BANGALORE (Reuters) - The broader euro zone economy will get only limited benefit from the European Central Bank’s latest funding bonanza because banks are hoarding the money rather than lending it on to businesses and consumers, a Reuters poll of traders suggested.
While the cheap long-term cash from the ECB is credited with easing borrowing costs for Italy and Spain and helping avoid a credit crunch, the impact seems so far to have been limited to financial markets.
Data from the euro zone’s private sector earlier on Monday showed a sharp downturn among Italian and Spanish businesses dragged the currency bloc back into decline last month.
The data will reinforce expectations that the bloc will wallow in a relatively mild recession until the second half of this year and drag on the global economy, as a Reuters poll predicted last month, while the economies of the weakest debtors such as Greece and Portugal will likely contract for much longer.
With interest rates already at record lows, the ECB looked to more unusual methods of encouraging the flow of funds to boost growth.
No fewer than 800 banks took 530 billion euros ($700 billion) combined in cheap three-year money from the ECB last week, partly as insurance from any worsening of the debt crisis and partly because the offer was too good to pass up.
But most of that money has found its way back to the central bank, with lenders parking more than 820 billion euros at the ECB’s overnight deposit facility as of March 2.
This prevents the money from fostering growth in the region, according to a slim majority of traders - 14 of 23 - while nine said the distribution process was longer and it would take time for the funds to stimulate the real economy.
“The money is not flowing into the real economy. It’s just used to safeguard the banks’ own accounts and not to supply credit to corporates or consumers,” said a euro money market trader.
ECB President Mario Draghi urged banks days before the second tender on February 29 to help strengthen economic growth by lending on the money to euro zone households and businesses.
But with uncertainty over growth prospects in the monetary bloc, banks seem reluctant to heed the advice.
“Deposits with the ECB will not reduce until the end of the maintenance period on March 13. It will increase until then, reduce for a couple of days after that and then come back to levels seen now,” the trader said.

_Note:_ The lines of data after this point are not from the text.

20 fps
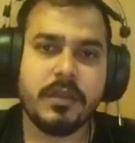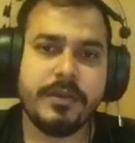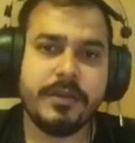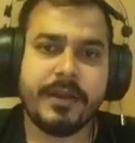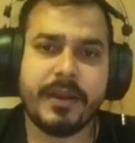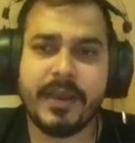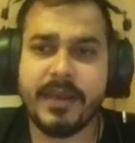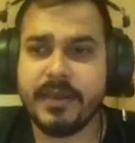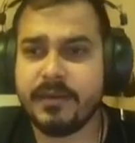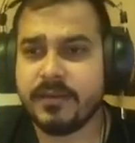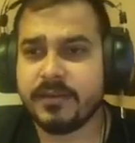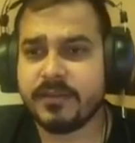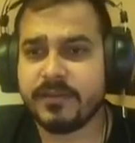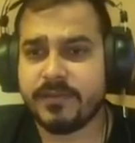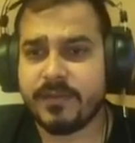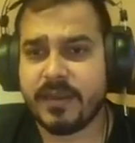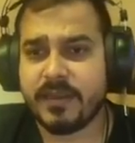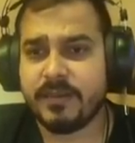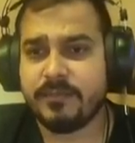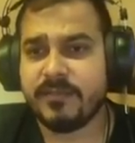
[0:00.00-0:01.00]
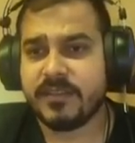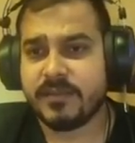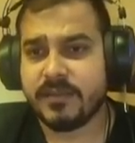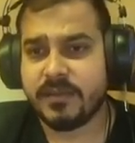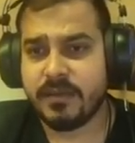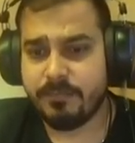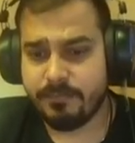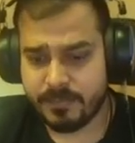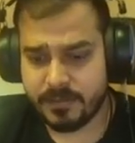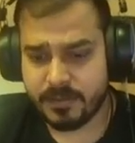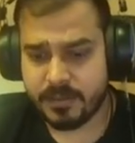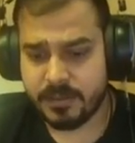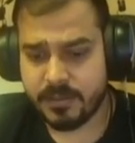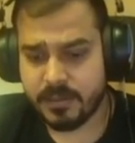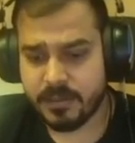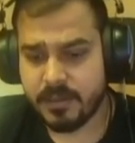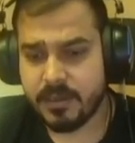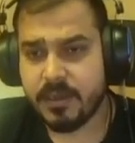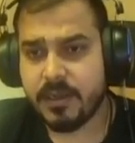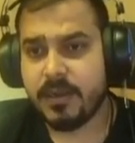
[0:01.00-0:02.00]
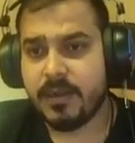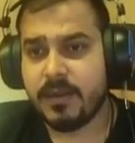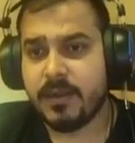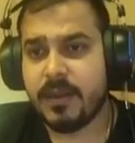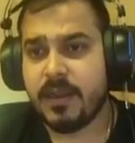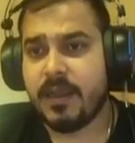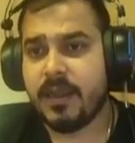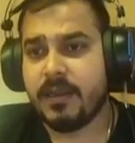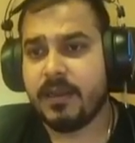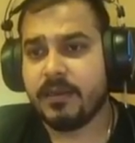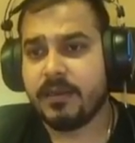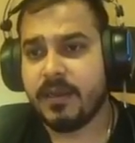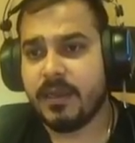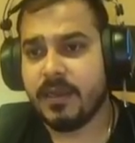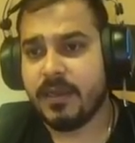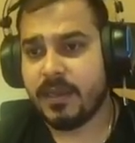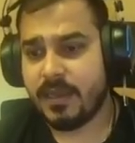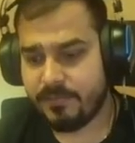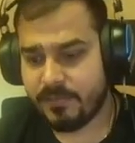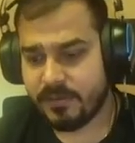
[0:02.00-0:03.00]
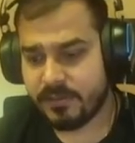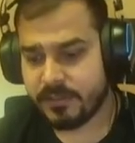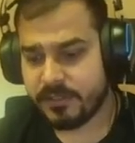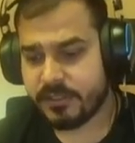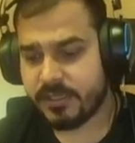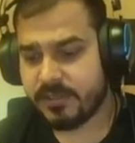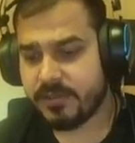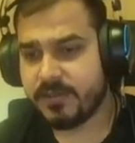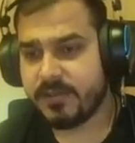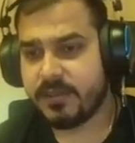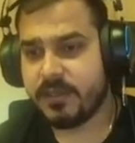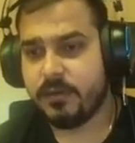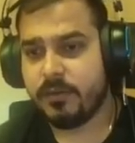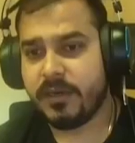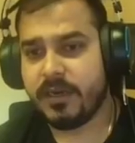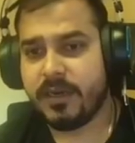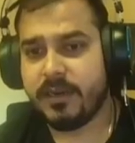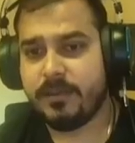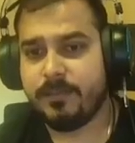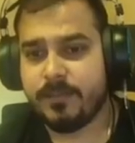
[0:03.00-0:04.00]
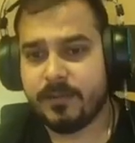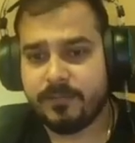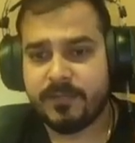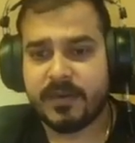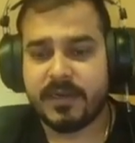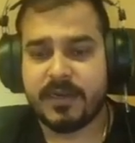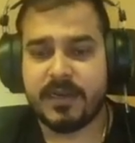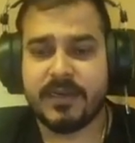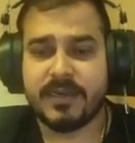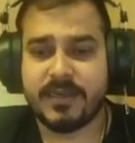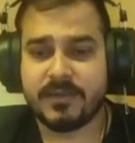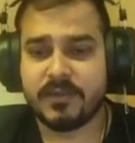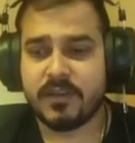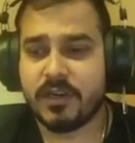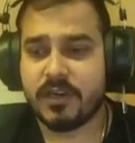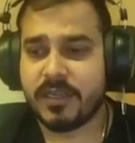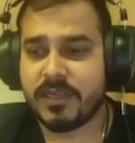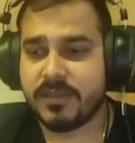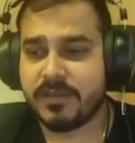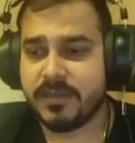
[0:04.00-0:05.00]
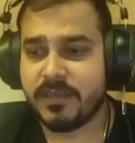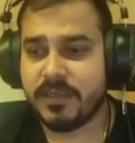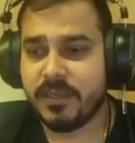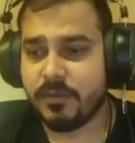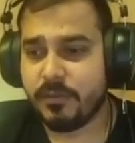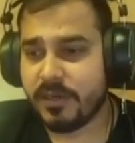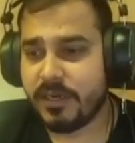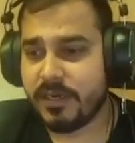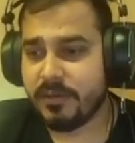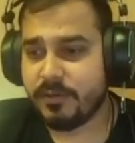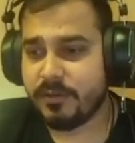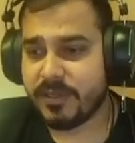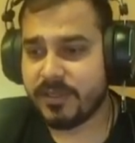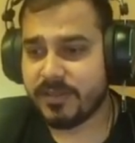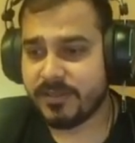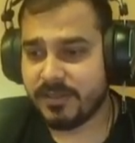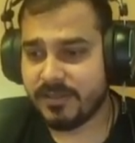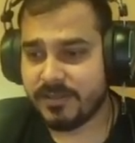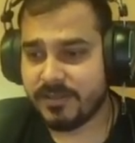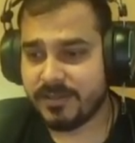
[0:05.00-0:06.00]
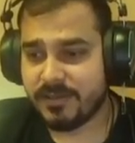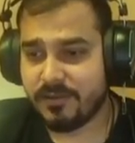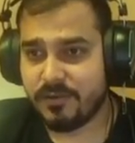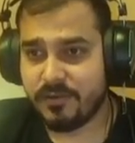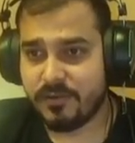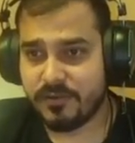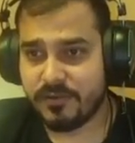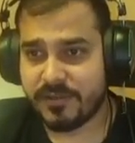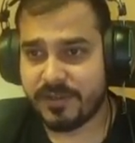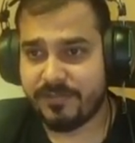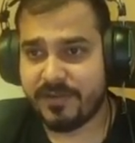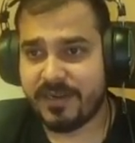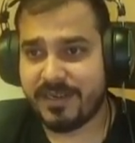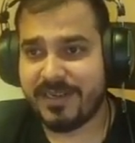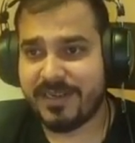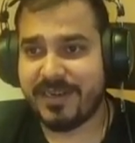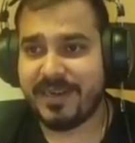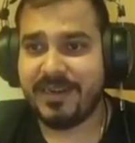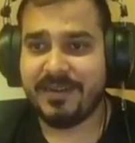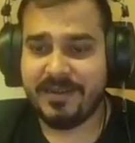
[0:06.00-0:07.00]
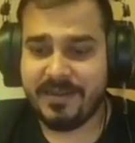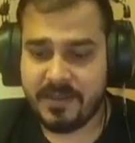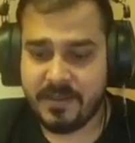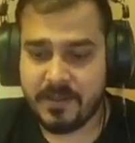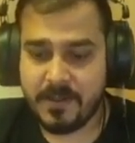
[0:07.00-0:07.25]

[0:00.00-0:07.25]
right? It's very much simple. And then I will just execute it perfectly. It has got executed. You can see 0 rows affected.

The ECB currently earns 1 percent interest on money it lends to banks under its refinancing operations but pays only 0.25 percent on money placed with it in the deposit facility.
The massive liquidity surge in the market after last week’s operations has at least helped push interbank lending rates lower, even though banks remain reluctant to lend to each other.
Three-month Euribor rates, traditionally the main gauge of unsecured interbank euro lending and a mix of interest rate expectations and banks’ appetite for lending, fell to 0.934 percent on Monday from 0.948 percent on Friday, the lowest level since October 2010.
But “if you look at the total money supply in the markets and the reserve requirements of banks, all of the surplus liquidity is placed back with the central bank,” the trader added.
The wider poll of 28 money market dealers showed the ECB will likely allot 30 billion euros at its regular seven-day tender, compared with the 29.4 billion euros that is maturing this week.
The forecasts ranged from 17 billion to 125 billion euros and signaled uncertainty among traders about the main tender, especially after the huge amount allocated in the three-year operation.